## Task objective
Retype only the lines below from the one with "[00:00:18.23 to 00:00:18.73]" to the one with "[00:00:23.23 to 00:00:24.23]", inclusive, skipping every image.
★ ★ ★ ★
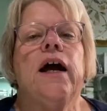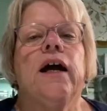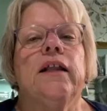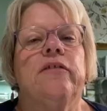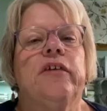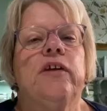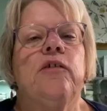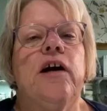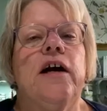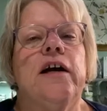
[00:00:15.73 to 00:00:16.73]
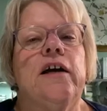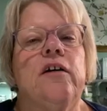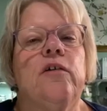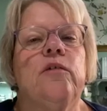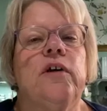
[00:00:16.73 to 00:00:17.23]
I live in
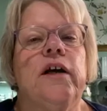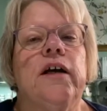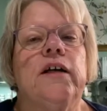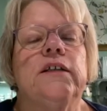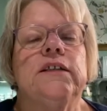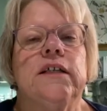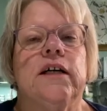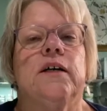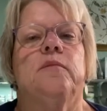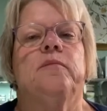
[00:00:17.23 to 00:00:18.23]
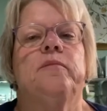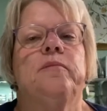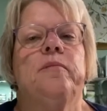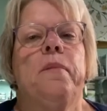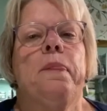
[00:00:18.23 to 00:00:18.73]
Ohio and um,
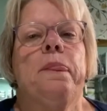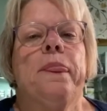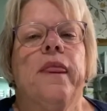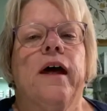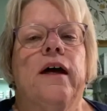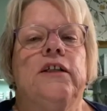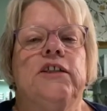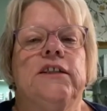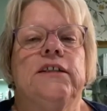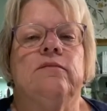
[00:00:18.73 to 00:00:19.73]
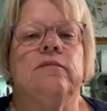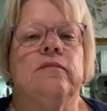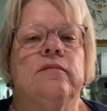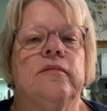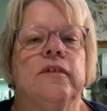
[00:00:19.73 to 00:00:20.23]
I just
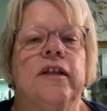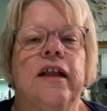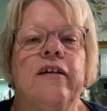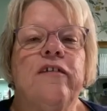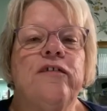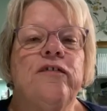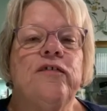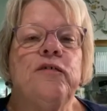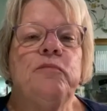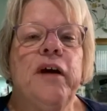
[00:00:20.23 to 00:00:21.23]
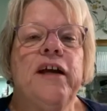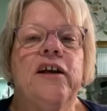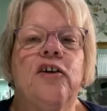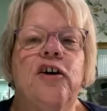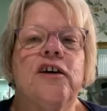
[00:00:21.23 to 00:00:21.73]
love
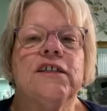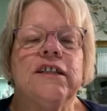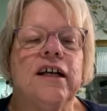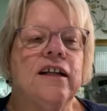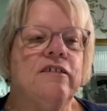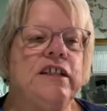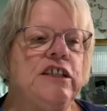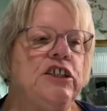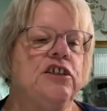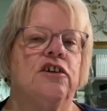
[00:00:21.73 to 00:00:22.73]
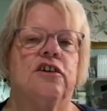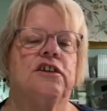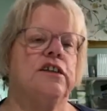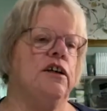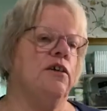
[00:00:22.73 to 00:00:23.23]
making cards and I love teaching
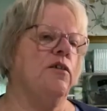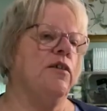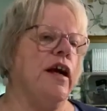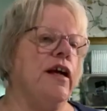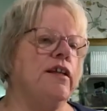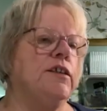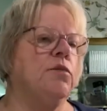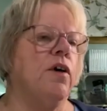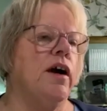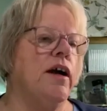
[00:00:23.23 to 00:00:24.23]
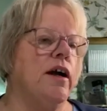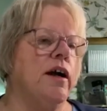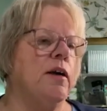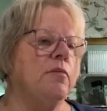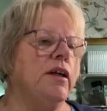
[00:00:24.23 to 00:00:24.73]
cards. So that is why I
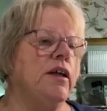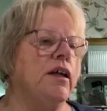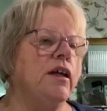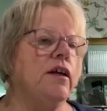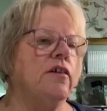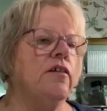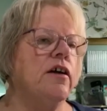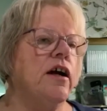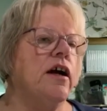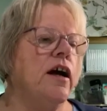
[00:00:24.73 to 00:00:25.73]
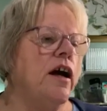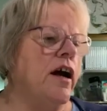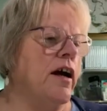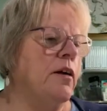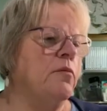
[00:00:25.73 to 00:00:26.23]
am in here.
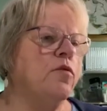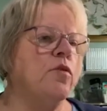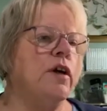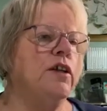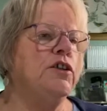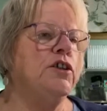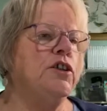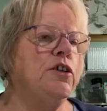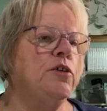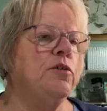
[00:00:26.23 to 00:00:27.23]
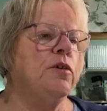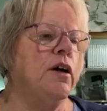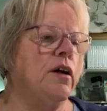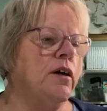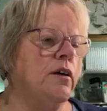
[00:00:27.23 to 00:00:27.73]
I am going to
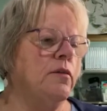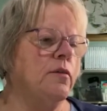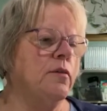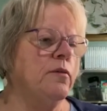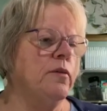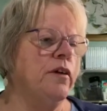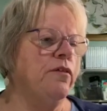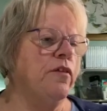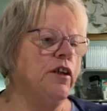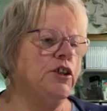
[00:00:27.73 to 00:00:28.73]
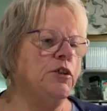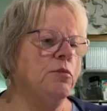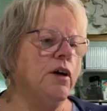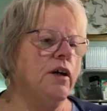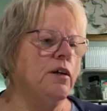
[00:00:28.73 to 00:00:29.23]
uh, refresh
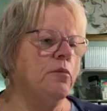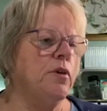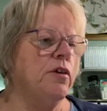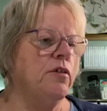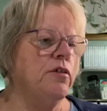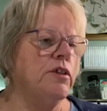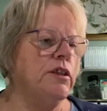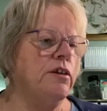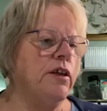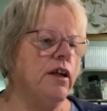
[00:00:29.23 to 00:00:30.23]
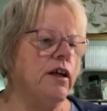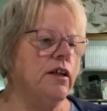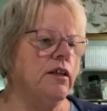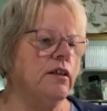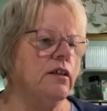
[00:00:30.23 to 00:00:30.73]
my computer so that I
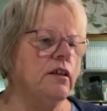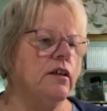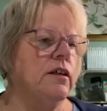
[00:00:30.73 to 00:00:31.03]
can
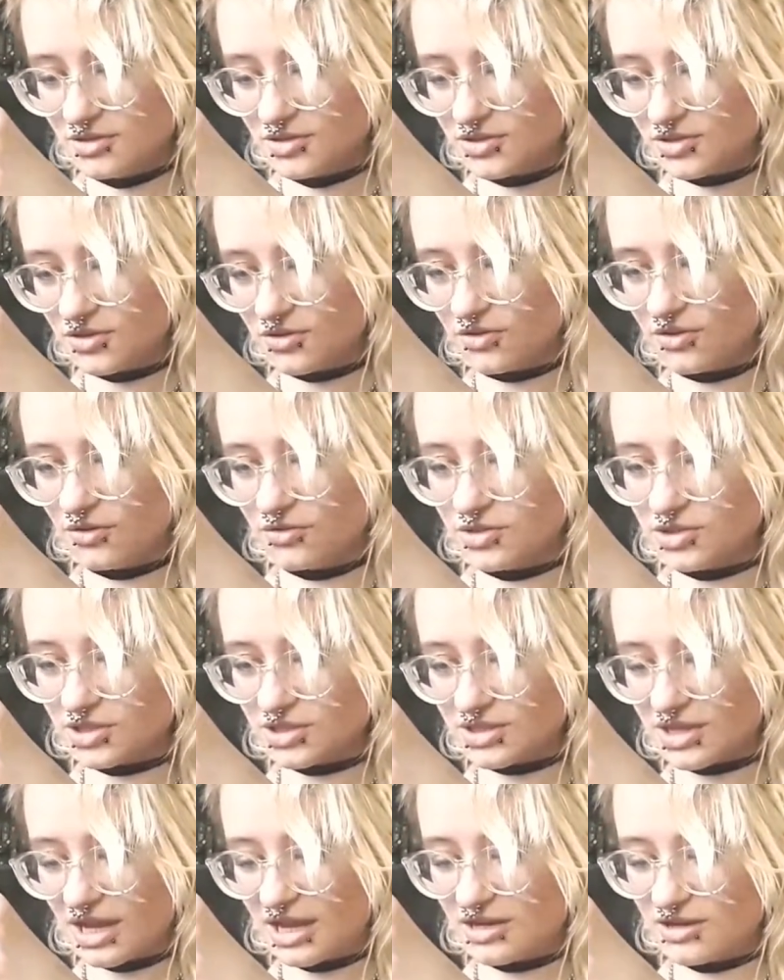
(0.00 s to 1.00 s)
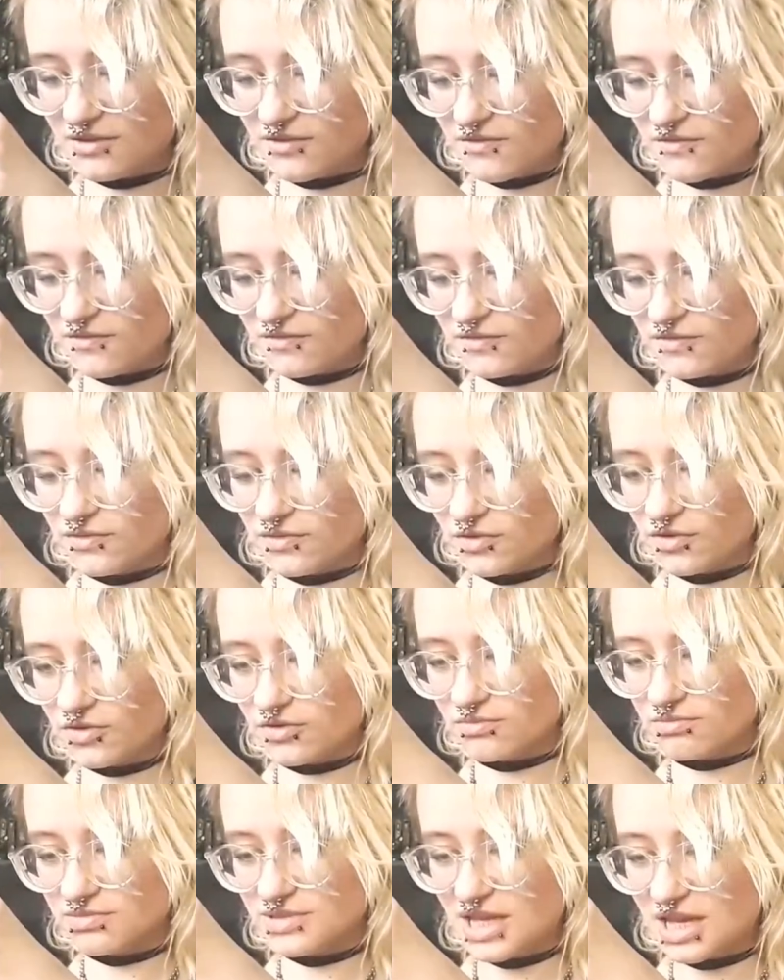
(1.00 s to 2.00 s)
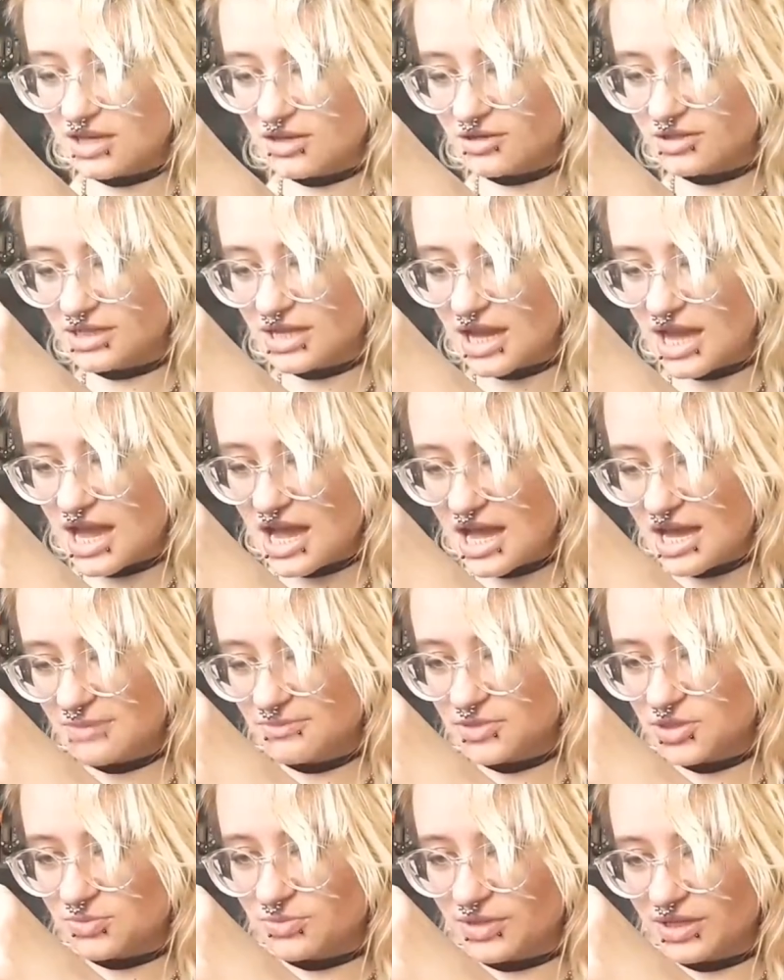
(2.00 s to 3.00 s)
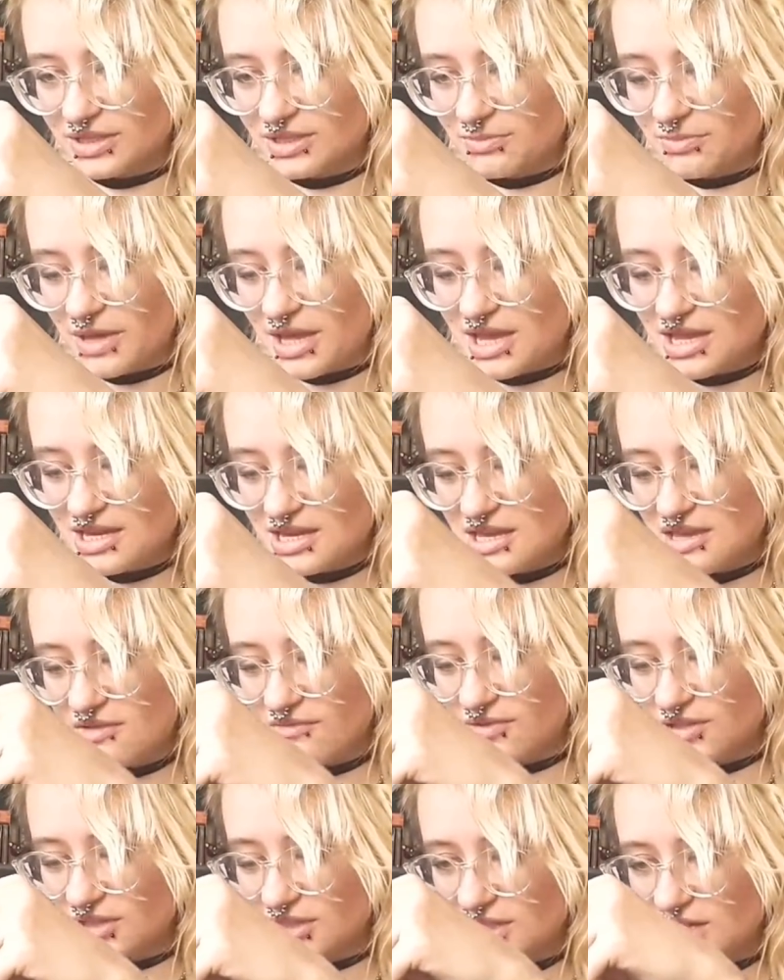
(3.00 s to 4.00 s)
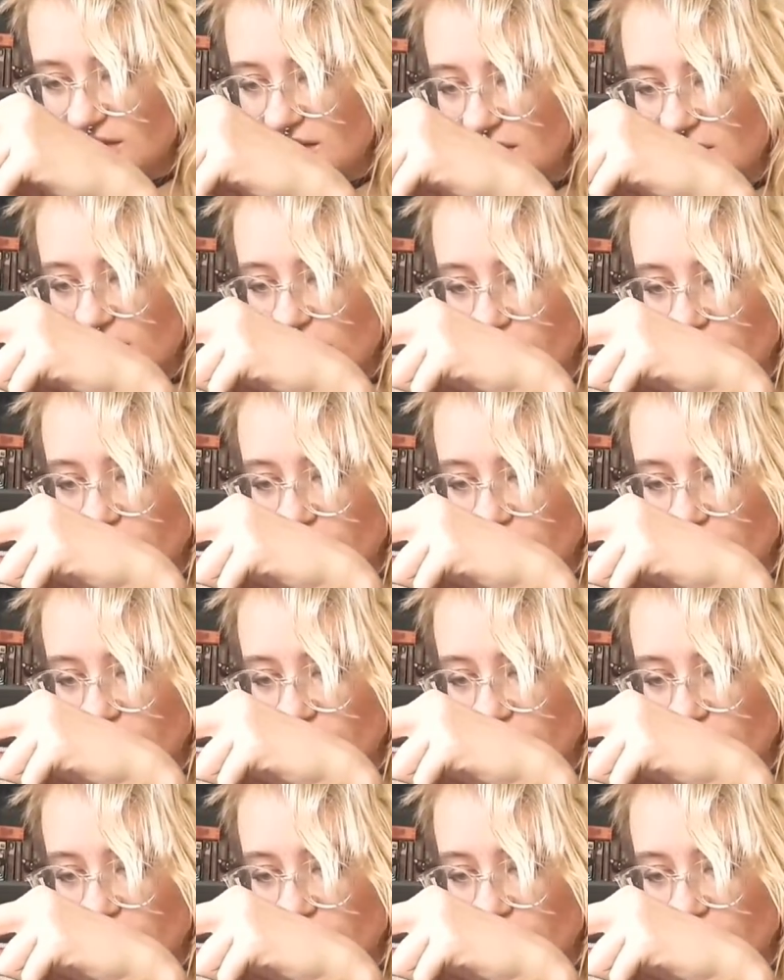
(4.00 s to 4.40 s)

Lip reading: So just kind of take your time, spread the paint evenly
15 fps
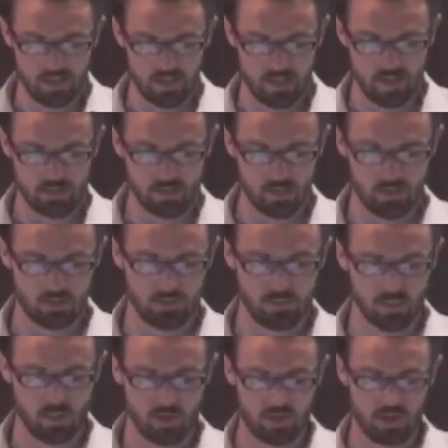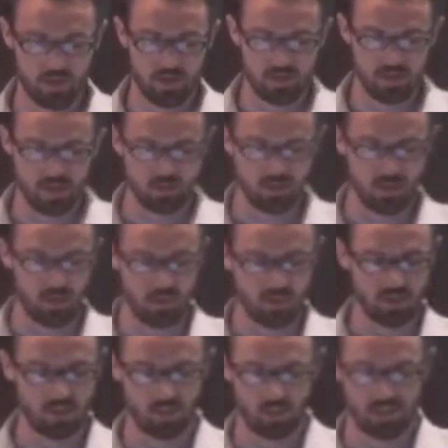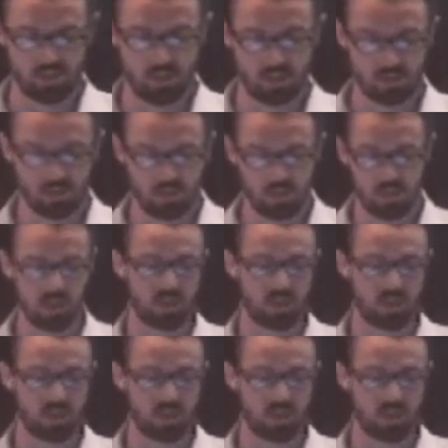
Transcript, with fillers: led him to explore next generation religion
★ ★ ★ ★
## Task response
[00:00:18.23 to 00:00:18.73]
Ohio and um,
[00:00:18.73 to 00:00:19.73]
[00:00:19.73 to 00:00:20.23]
I just
[00:00:20.23 to 00:00:21.23]
[00:00:21.23 to 00:00:21.73]
love
[00:00:21.73 to 00:00:22.73]
[00:00:22.73 to 00:00:23.23]
making cards and I love teaching
[00:00:23.23 to 00:00:24.23]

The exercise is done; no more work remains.